Wenn heute über die möglichen Folgen eines Austritts Griechenlands aus der Eurozone geredet wird, kommt die Sprache immer wieder auf Argentinien. Für deutsche Medien ist das südamerikanische Land ein abschreckendes Beispiel: Der traurige Zustand der argentinischen Wirtschaft und des dortigen politischen Systems zeige, wie dramatisch ein Staatsbankrott und eine Abwertung für Griechenland werde, lautet der Tenor.

Tatsächlich ist das ein verkürztes Urteil. Die unmittelbaren Folgen des Bankrotts und der Abwertung vor 14 Jahren waren zwar dramatisch für die Bevölkerung. Doch danach erholte sich die Wirtschaft schnell wieder und wuchs über Jahre schneller als jene des – damals oft gelobten – Nachbarlandes Brasiliens. Der erneute Abstieg ins Chaos folgte erst weit später.

Die ökonomischen Parallelen zwischen Griechenland heute und Argentinien im Jahr 2001 sind frappierend: Wie Griechenland hatte Argentinien jahrelang am Tropf des Internationalen Währungsfonds (IWF) gehangen, wie Griechenland hatte das Land immer neuen Sparprogrammen zustimmen müssen und war immer tiefer in die Rezession gerutscht. Die Arbeitslosigkeit war von rund 7 Prozent Anfang der 1990er Jahre auf fast 20 Prozent im Jahr 2001 gestiegen.

Der Peso war an den US-Dollar gebunden

Sowohl Argentinien als auch Griechenland hatten zum Krisenbeginn Probleme mit der Wettbewerbsfähigkeit. In beiden Ländern waren die Löhne zu stark gestiegen, beide konnten nicht einfach abwerten – Griechenland nicht, weil es ja im Euro ist, und Argentinien nicht, weil es damals ein besonderes Währungsregime hatte, bei dem der Peso per Gesetz 1 zu 1 an den US-Dollar gebunden war und die Notenbank nur neue Pesos herausgeben durfte, wenn man dort Dollar eintauschte.

Weil im Herbst 2001 zunehmend zweifelhaft wurde, ob der IWF seine Kredite verlängern würde, hoben die Argentinier ihr Geld von den Banken ab und tauschten es in US-Dollar.
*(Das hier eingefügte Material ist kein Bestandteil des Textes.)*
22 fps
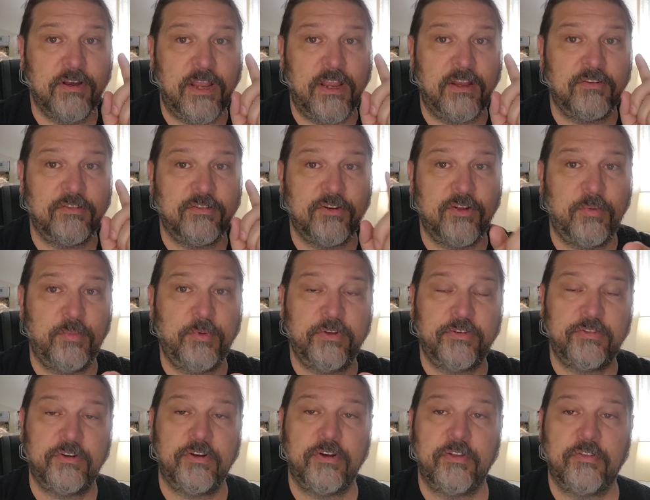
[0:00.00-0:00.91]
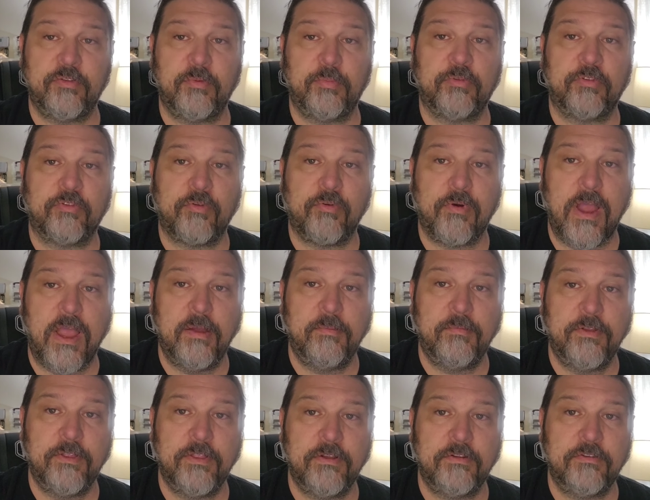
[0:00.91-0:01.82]
So if this will be your first
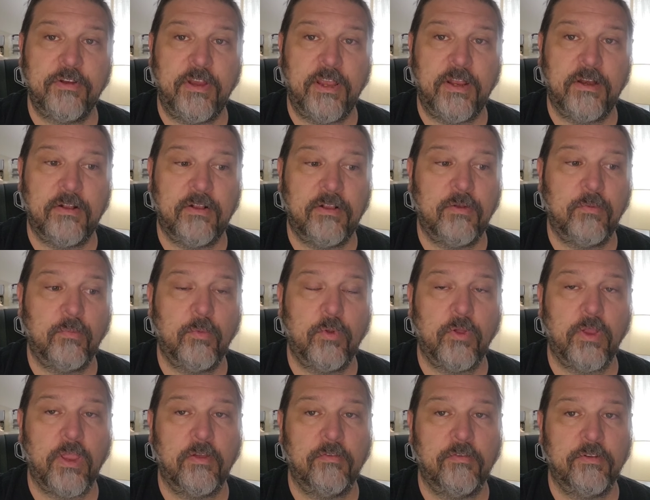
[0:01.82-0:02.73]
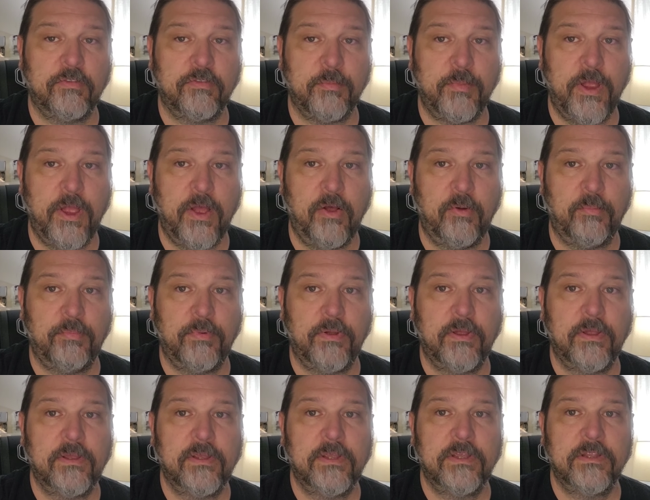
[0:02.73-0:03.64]
National, be sure to subscribe
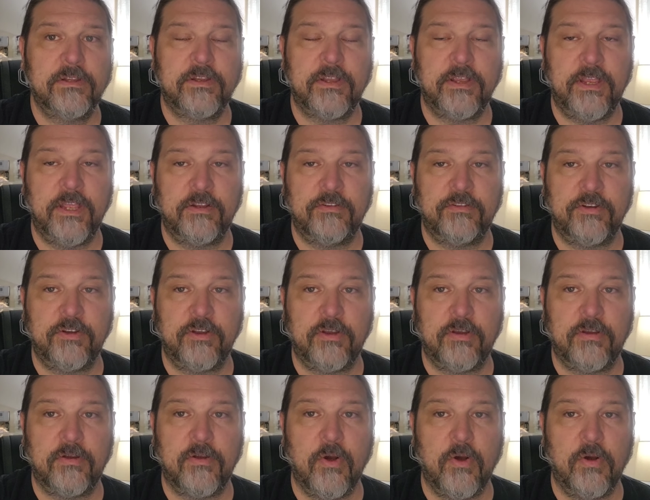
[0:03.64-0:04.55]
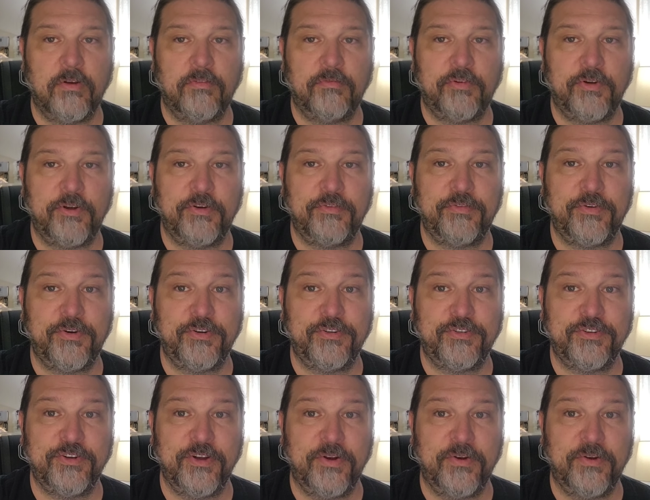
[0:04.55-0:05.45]
to the channel, and we'll give you some help
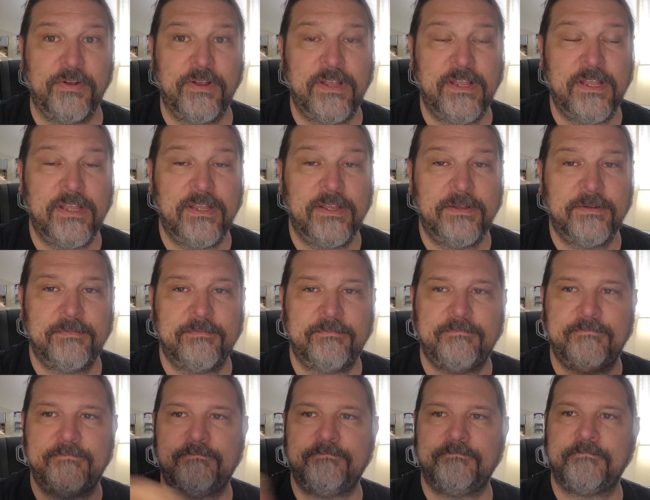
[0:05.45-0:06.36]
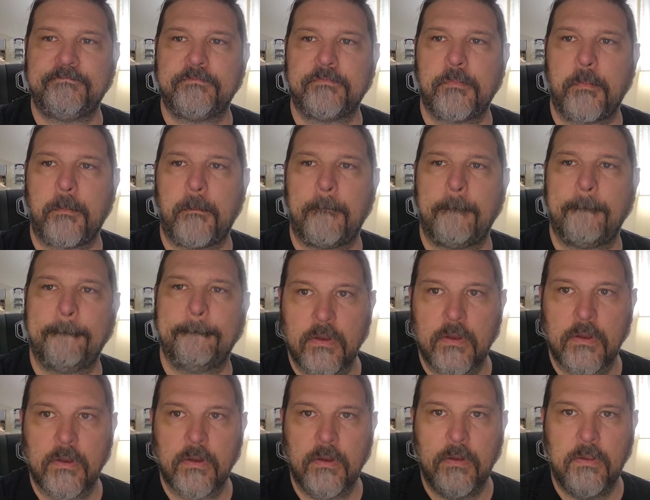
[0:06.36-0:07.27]
to get you going for your first
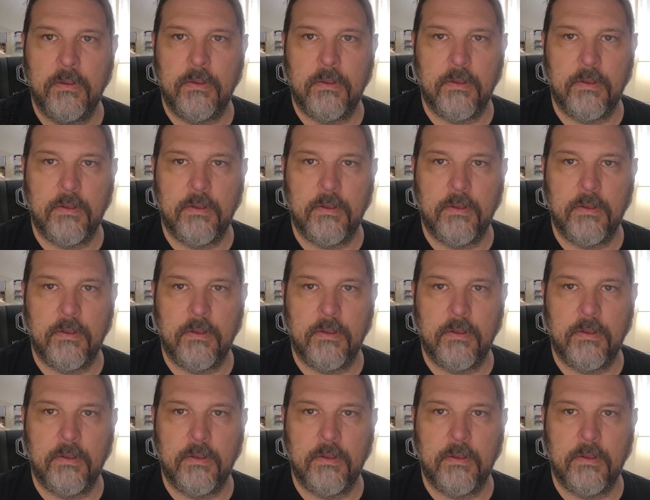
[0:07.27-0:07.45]
show.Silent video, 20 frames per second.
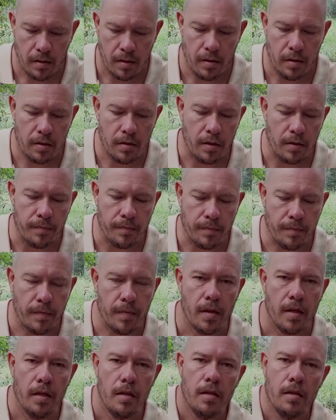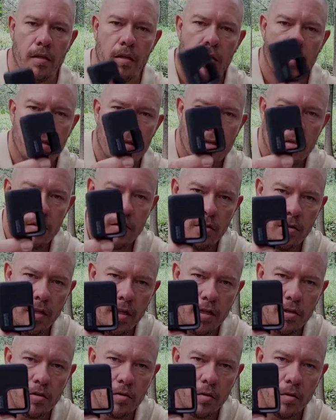Okay, so
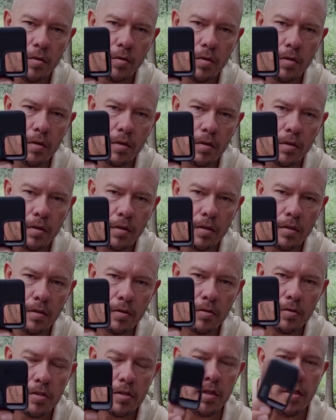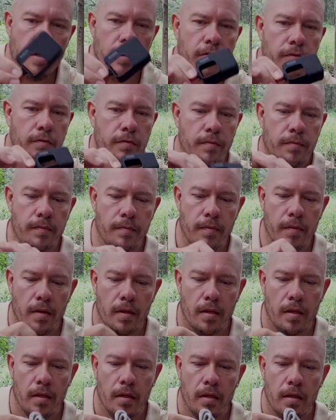there's your sleeve
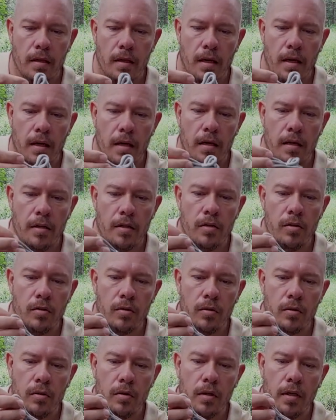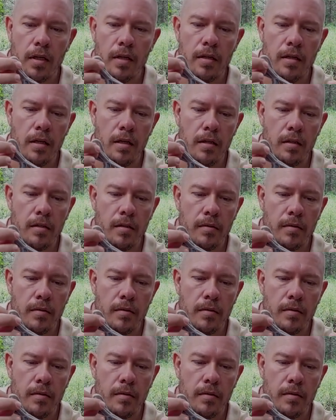and your lanyard.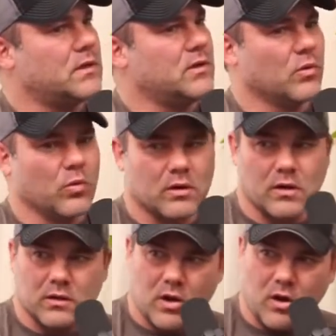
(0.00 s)
you were working
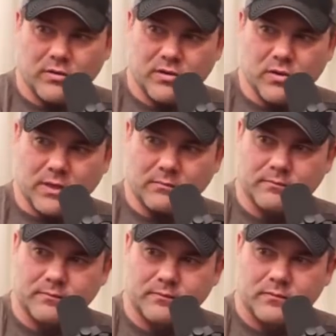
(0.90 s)
on Call of Duty.
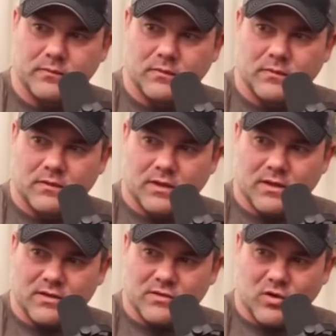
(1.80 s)

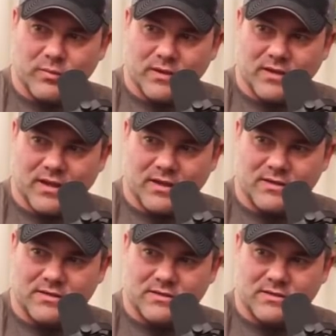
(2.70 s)
And you told me thatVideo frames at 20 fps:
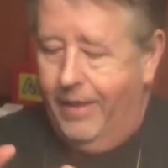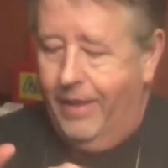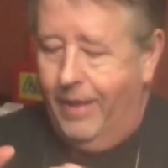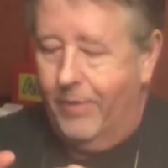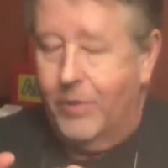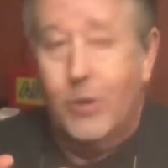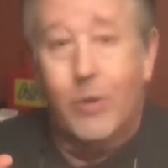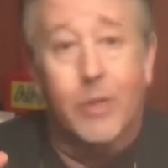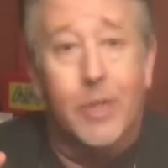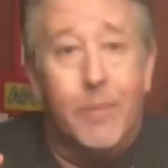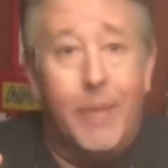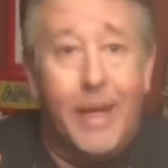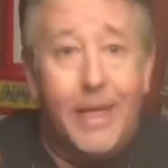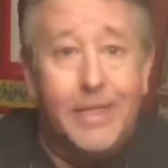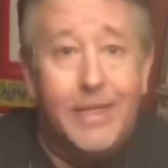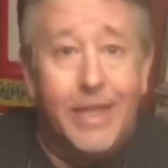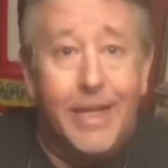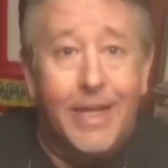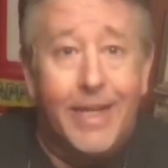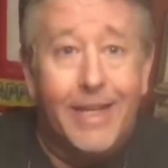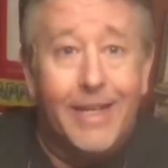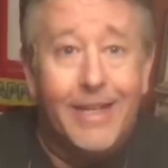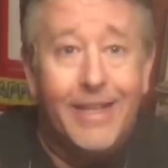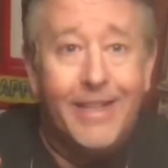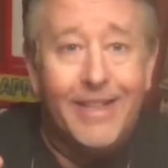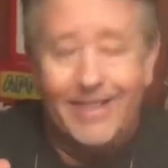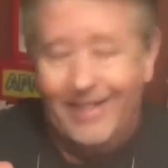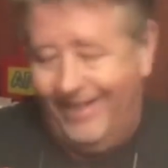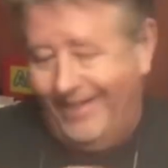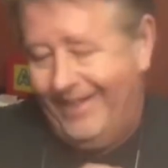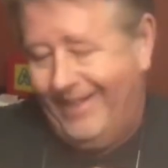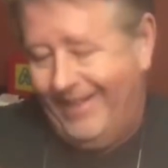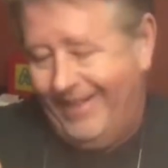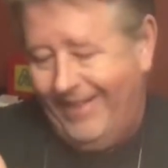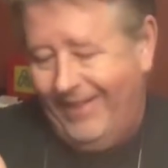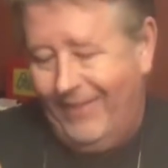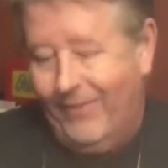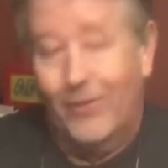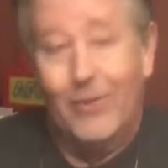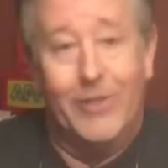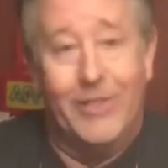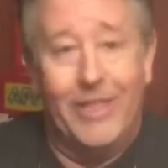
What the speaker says: I'm so domestic for aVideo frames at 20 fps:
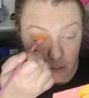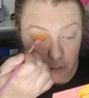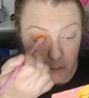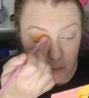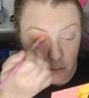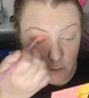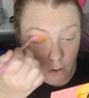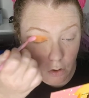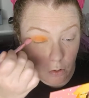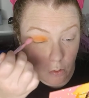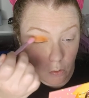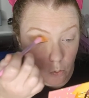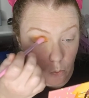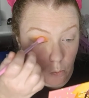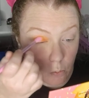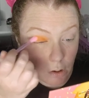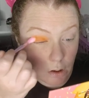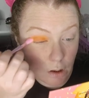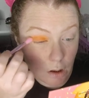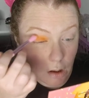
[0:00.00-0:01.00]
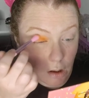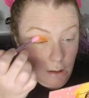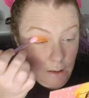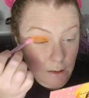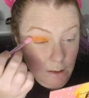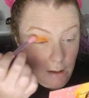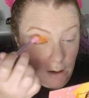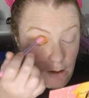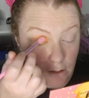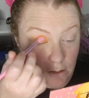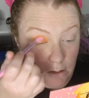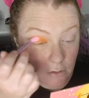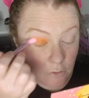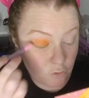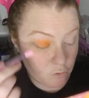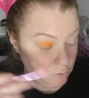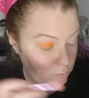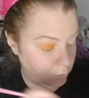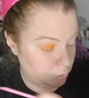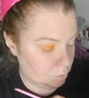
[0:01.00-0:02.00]
So he has a
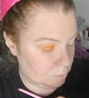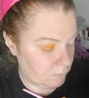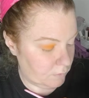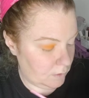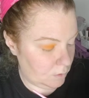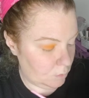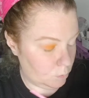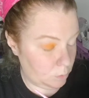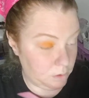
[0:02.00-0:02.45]
history of doing that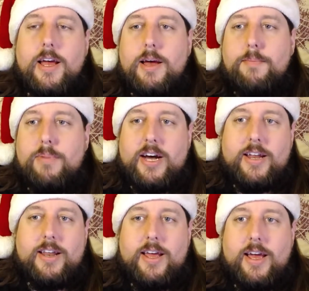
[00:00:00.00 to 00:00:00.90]

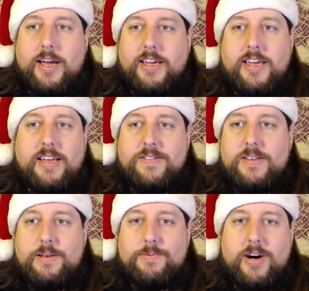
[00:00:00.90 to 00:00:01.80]
But I can't
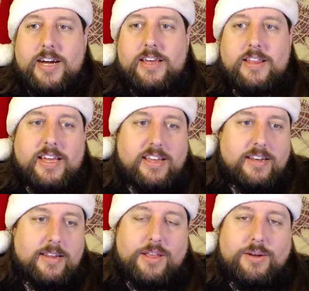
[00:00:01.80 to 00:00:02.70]
see why they
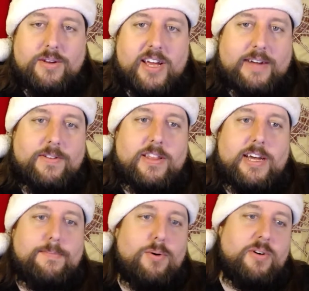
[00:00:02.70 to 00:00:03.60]
continued after
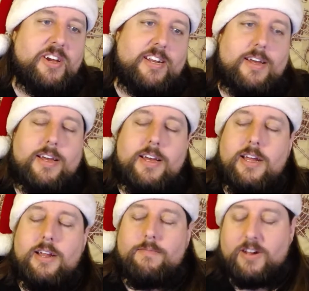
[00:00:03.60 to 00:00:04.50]
that point.
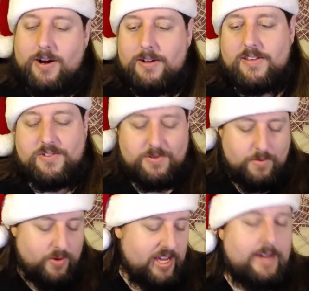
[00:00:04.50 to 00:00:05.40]
Regardless,
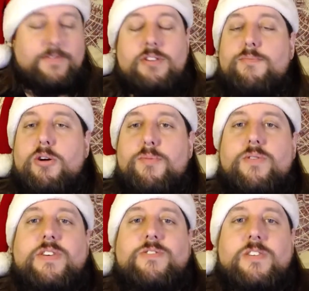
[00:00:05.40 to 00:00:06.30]
we have two more
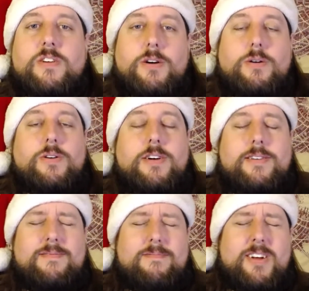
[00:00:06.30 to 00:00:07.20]
movies to go.
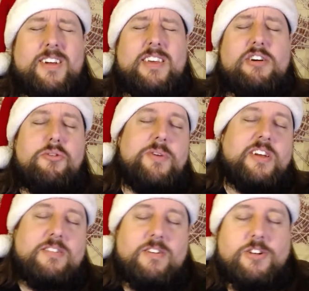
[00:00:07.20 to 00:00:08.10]
Really
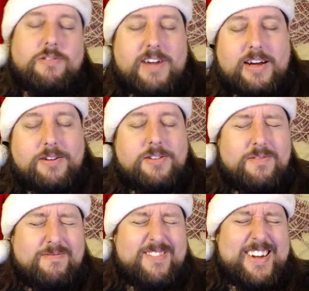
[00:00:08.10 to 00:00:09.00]
hoping it turns
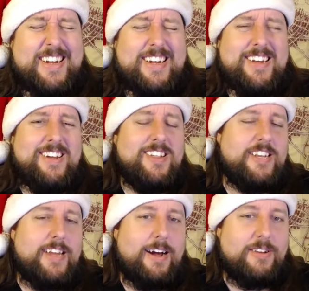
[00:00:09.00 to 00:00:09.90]
around.
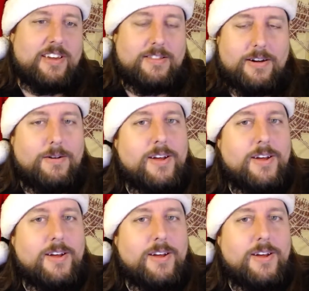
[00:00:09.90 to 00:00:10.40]
Really doubting it, though.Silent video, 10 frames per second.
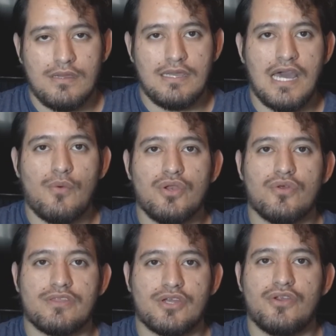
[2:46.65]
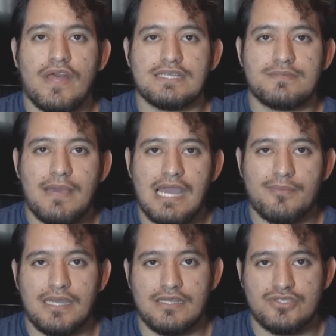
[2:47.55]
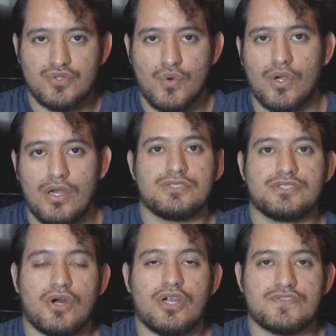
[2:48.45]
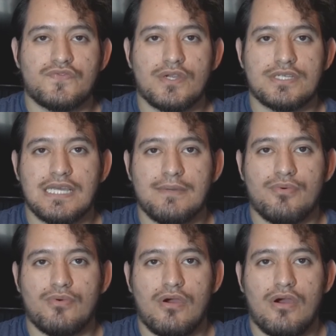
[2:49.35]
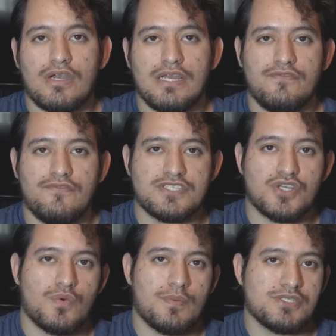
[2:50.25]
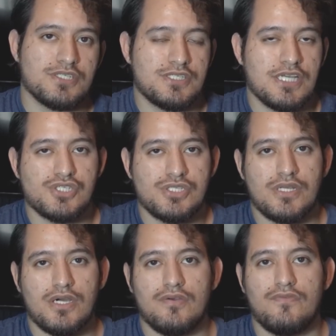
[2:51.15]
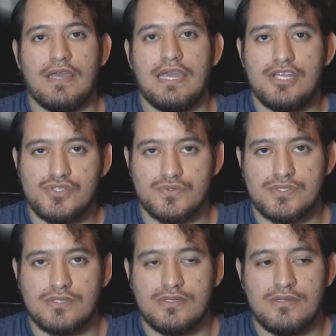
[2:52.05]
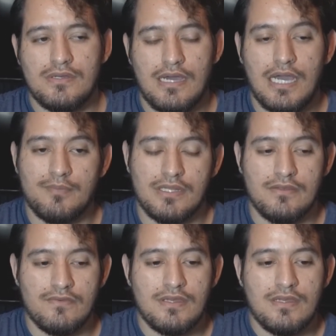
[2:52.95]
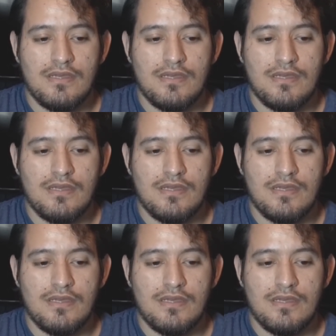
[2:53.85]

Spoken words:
And now we know that the earth has magma in its core. Stars, for example, are a physical representation of angels, I believe.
Ähnlich wie die griechische Zentralbank heute konnte die argentinische Notenbank ihren Banken keine Unterstützung mehr geben. In Argentinien nicht, weil die Notenbank die nötigen Dollar-Reserven nicht hatte. In Griechenland heute nicht, weil die EZB per Dekret die Summen begrenzt, die für Notkredite an die Banken vergeben werden dürfen.

Über Monate verschärfte sich das Chaos in Argentinien. Der IWF war mit dem Reformfortschritt in Buenos Aires nicht zufrieden und stellte zu guter Letzt die Hilfskredite ein. Die Regierung fror als Notmaßnahme im Dezember die Bankguthaben ein. Als Folge kam es zu Protesten und Unruhen mit Plünderungen und Toten.

In einem chaotischen Winter 2001/02 verlor das Land innerhalb von wenigen Wochen zwei Präsidenten durch Rücktritte. Der im Januar 2002 neu ernannte Eduardo Duhalde zog dann einen Schlussstrich: Nachdem sein Vorgänger wenige Tage zuvor bereits die Zahlungsunfähigkeit des Landes gegenüber ausländischen Gläubigern erklärt hatte, beendete Duhalde auch die Währungsanbindung. Der Peso wertete fast sofort von der Parität zum Dollar auf einen Wechselkurs von 1 zu 4 ab.